My plan when I opened up The Trees was to read one story a day. Well, that didn't work out. I read the whole thing in one go. Yep. I loved every page.
I read Zombie Britannica a few years ago, so I had pretty high expectations for The Trees even though it's a book of short stories. But Emson didn't disappoint.
Each story is so different but still managed to drag dread and fear out of me. Each one either scared me or disturbed me, and that's exactly what I wanted. Emson is the master of atmosphere and each one was intense and gripping. I had to cover the words with my hand to stop reading ahead.

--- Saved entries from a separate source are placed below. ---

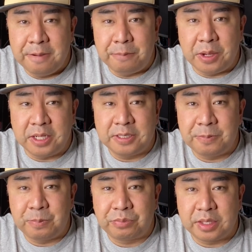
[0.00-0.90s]
But
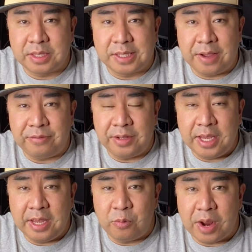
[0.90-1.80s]

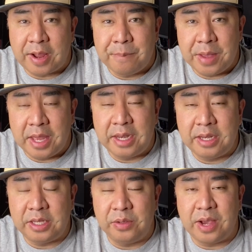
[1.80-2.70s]
definitely recommend
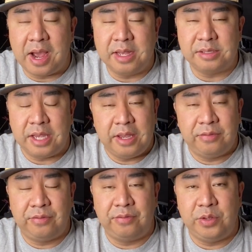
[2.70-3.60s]
you guys,
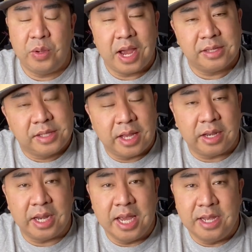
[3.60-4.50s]
if you guys
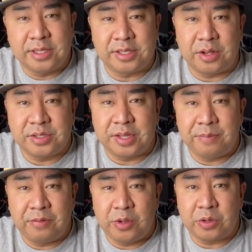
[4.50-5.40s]
can sell some
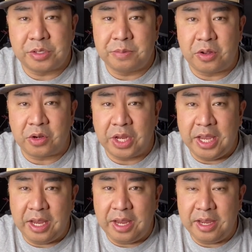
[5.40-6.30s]
of your smaller
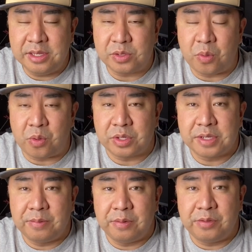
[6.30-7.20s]
keys or
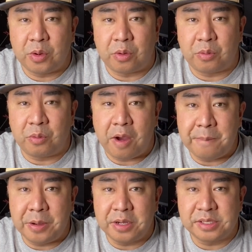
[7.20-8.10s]
some of your raw
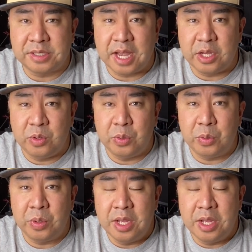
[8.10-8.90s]
books that you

My two favourite stories were the first one and the last one. The first story, The Trees, jumped straight in, letting us know what was going on through dialogue, my favourite way. Emson has the perfect balance between description and dialogue too which made it so hard to stop reading. The Trees was so incredible because it worked on so many layers of fear. It plays with so many basic human fears: being trapped, being lost, darkness, death, danger. It was so chilling. I was so engrossed. Being terrified by a book is one thing, but being terrified by a short story is something else. Wow.
My other favourite was the final story, Where Moth and Rust Destory, which was a small sequel to Zombie Britannica. Zombie Britannica was a masterpiece in zombie fiction if you ask me, and I devoured it a few years ago. Some of the scenes will never leave me, and I still think about bits and pieces of it today. It was great to catch up with one of the characters and find out what was going on in zombie Britain, or Zombie Britannica. But not only that, the story was paced just right, and like all the others, I didn't want it to end. It made me want a full-length Zombie Britannica sequel!
In short, I loved every page. Thank you, Thomas Emson, for letting me fall into some very creepy realities for a few hours. I hadn't realised how much I'd needed to!